--- Prompt ---
Please transcribe the data that follows exactly as given, leaving out every picture.

--- Available data ---
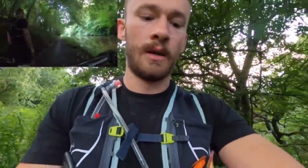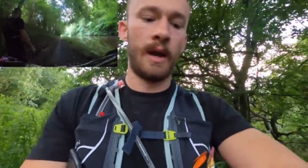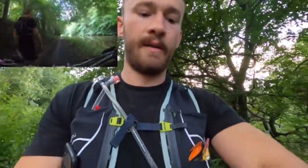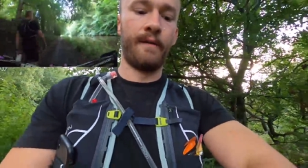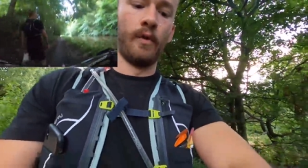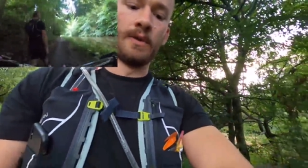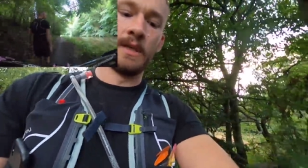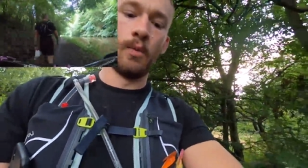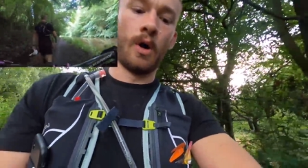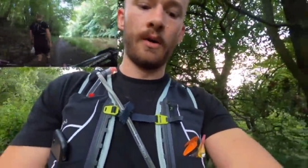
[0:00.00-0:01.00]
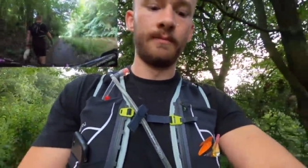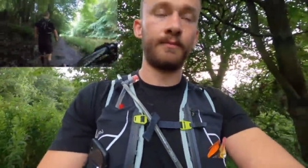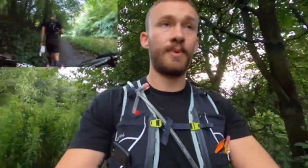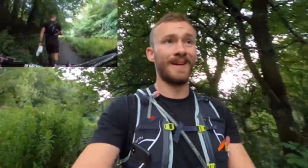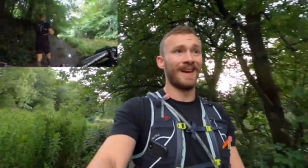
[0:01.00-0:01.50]
8:41
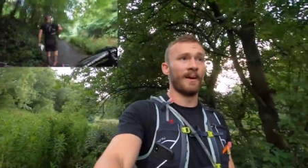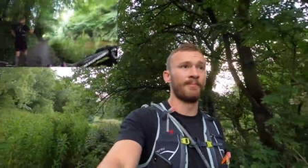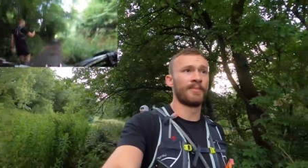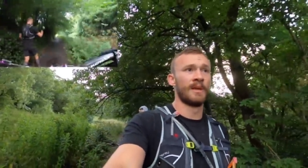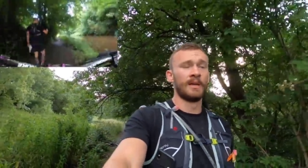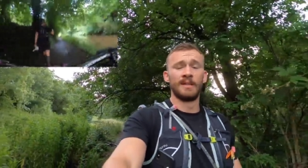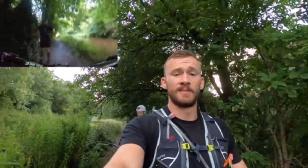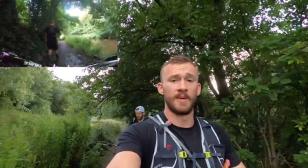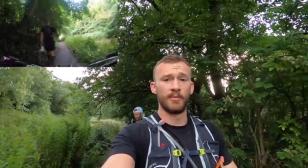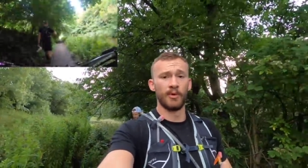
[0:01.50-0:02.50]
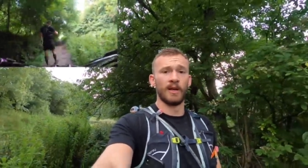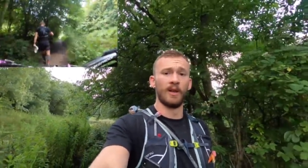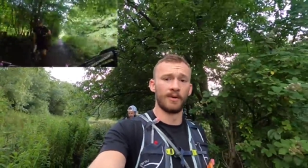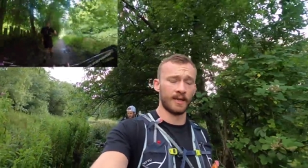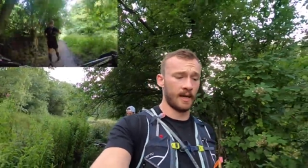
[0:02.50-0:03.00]
p.m. It's been a pretty
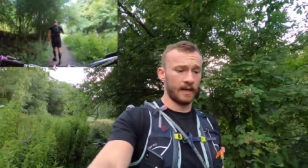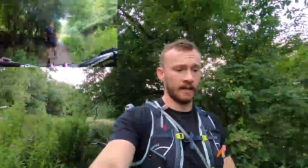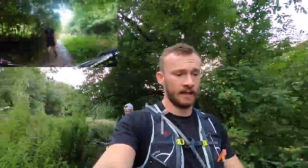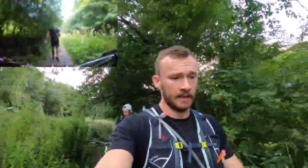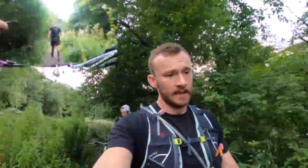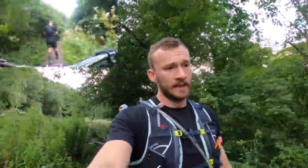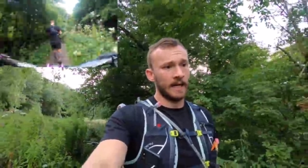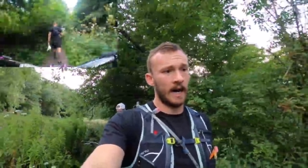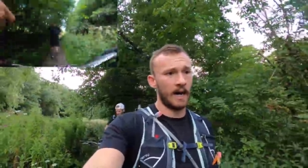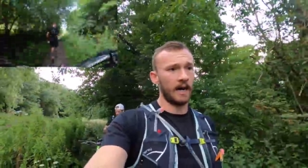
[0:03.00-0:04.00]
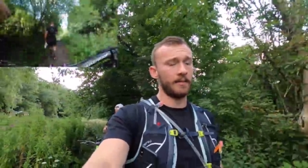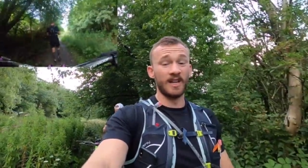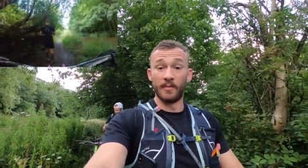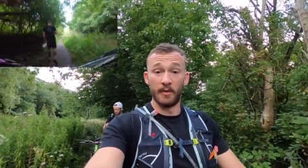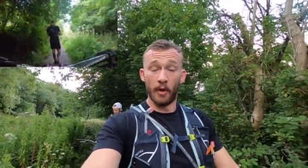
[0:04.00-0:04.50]
long day. I'm
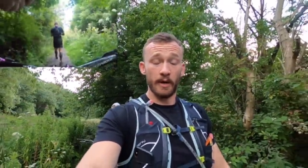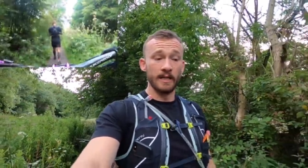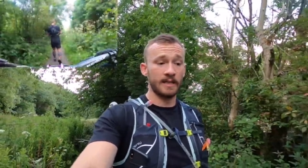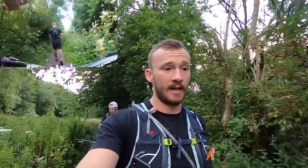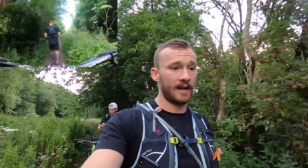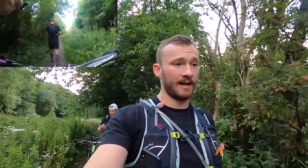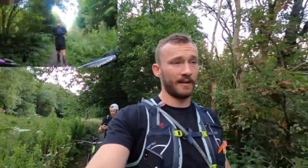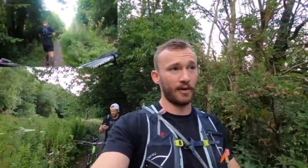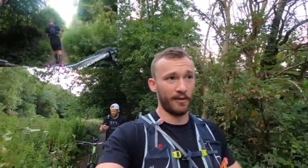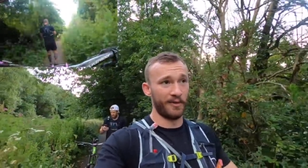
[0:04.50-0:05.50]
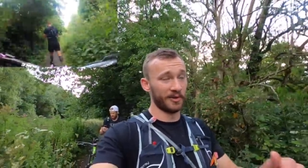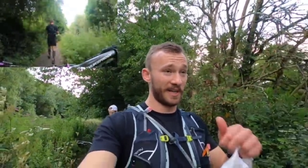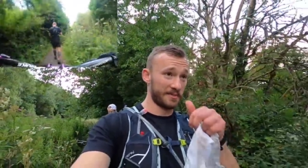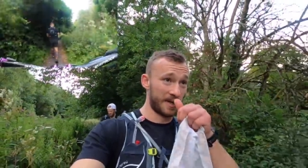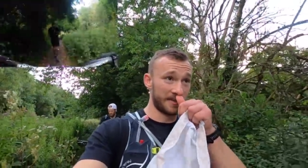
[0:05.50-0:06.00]
going to be ruined, and I've got a full
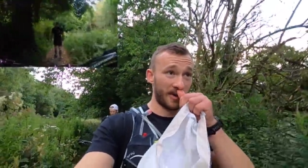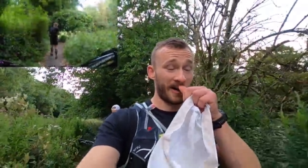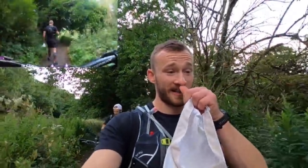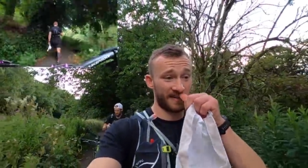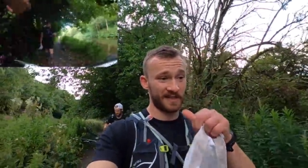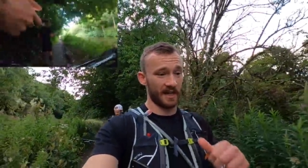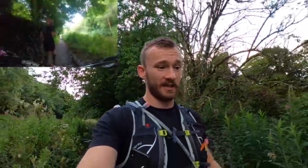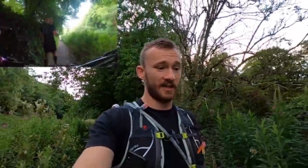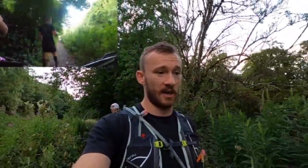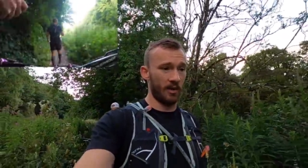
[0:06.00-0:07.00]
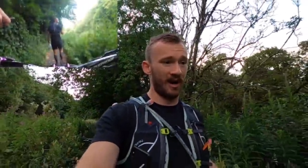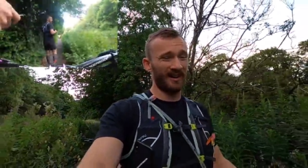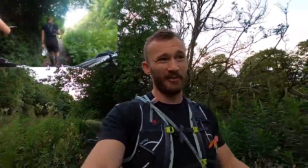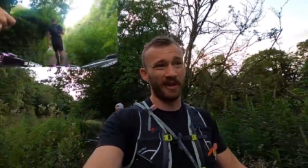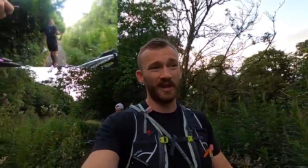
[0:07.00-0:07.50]
day's work tomorrow, as I've said, so
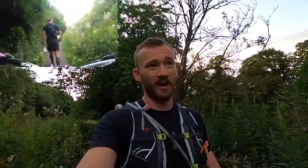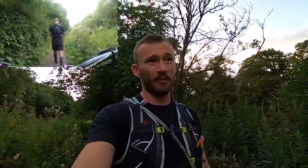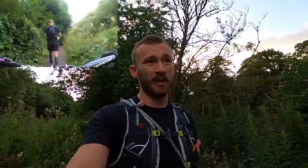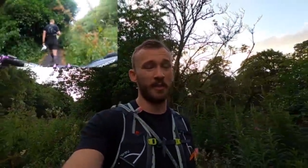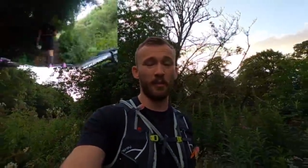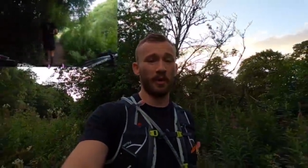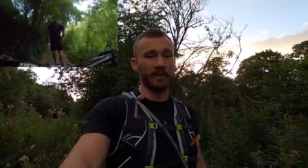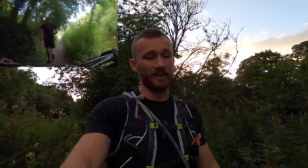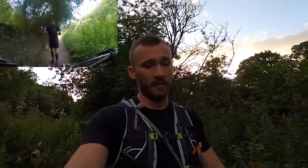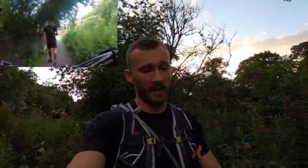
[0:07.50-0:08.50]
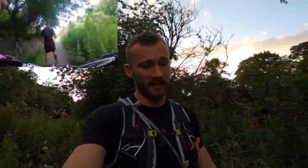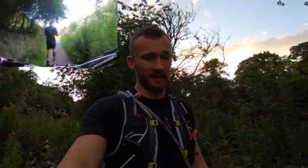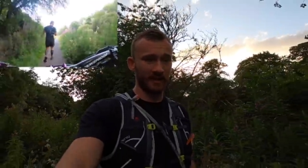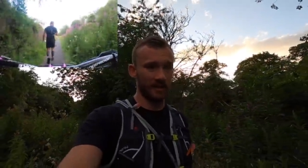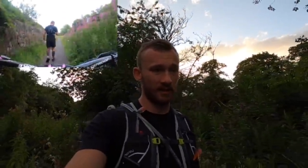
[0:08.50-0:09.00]
I can't really be rolling into bed
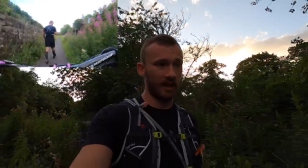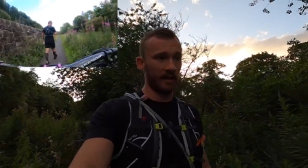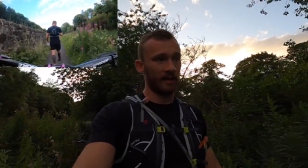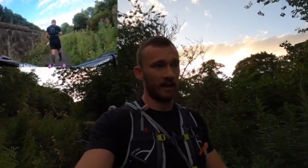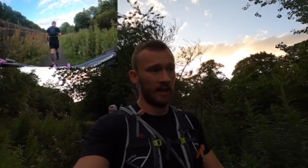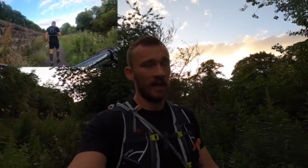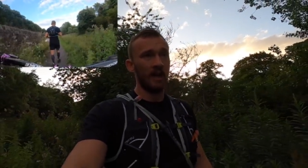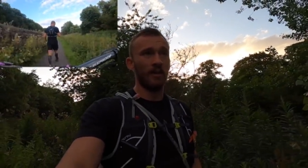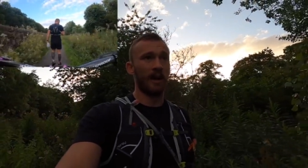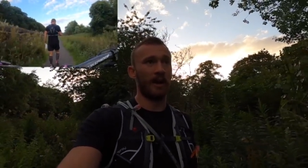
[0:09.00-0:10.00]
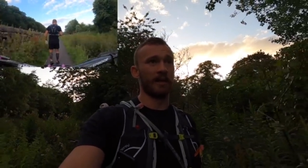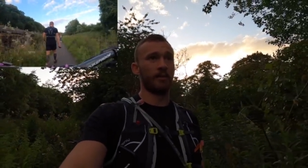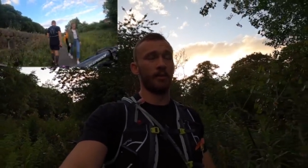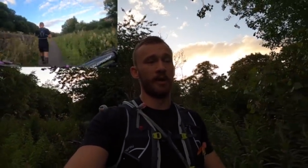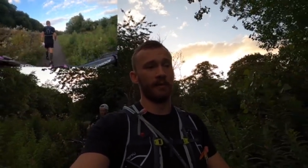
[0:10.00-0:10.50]
too late without
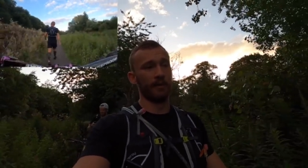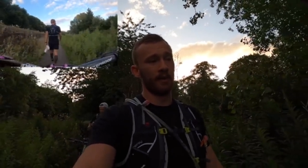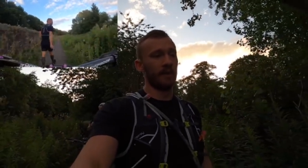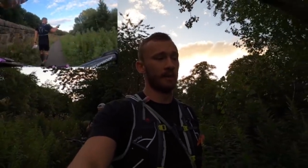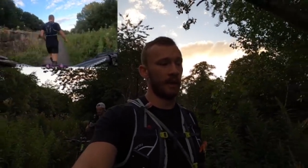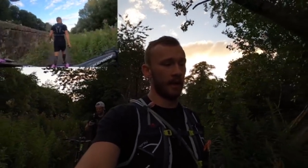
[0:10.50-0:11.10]
adequate recovery.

--- Solved exercise ---
[0:00.00-0:01.00]
[0:01.00-0:01.50]
8:41
[0:01.50-0:02.50]
[0:02.50-0:03.00]
p.m. It's been a pretty
[0:03.00-0:04.00]
[0:04.00-0:04.50]
long day. I'm
[0:04.50-0:05.50]
[0:05.50-0:06.00]
going to be ruined, and I've got a full
[0:06.00-0:07.00]
[0:07.00-0:07.50]
day's work tomorrow, as I've said, so
[0:07.50-0:08.50]
[0:08.50-0:09.00]
I can't really be rolling into bed
[0:09.00-0:10.00]
[0:10.00-0:10.50]
too late without
[0:10.50-0:11.10]
adequate recovery.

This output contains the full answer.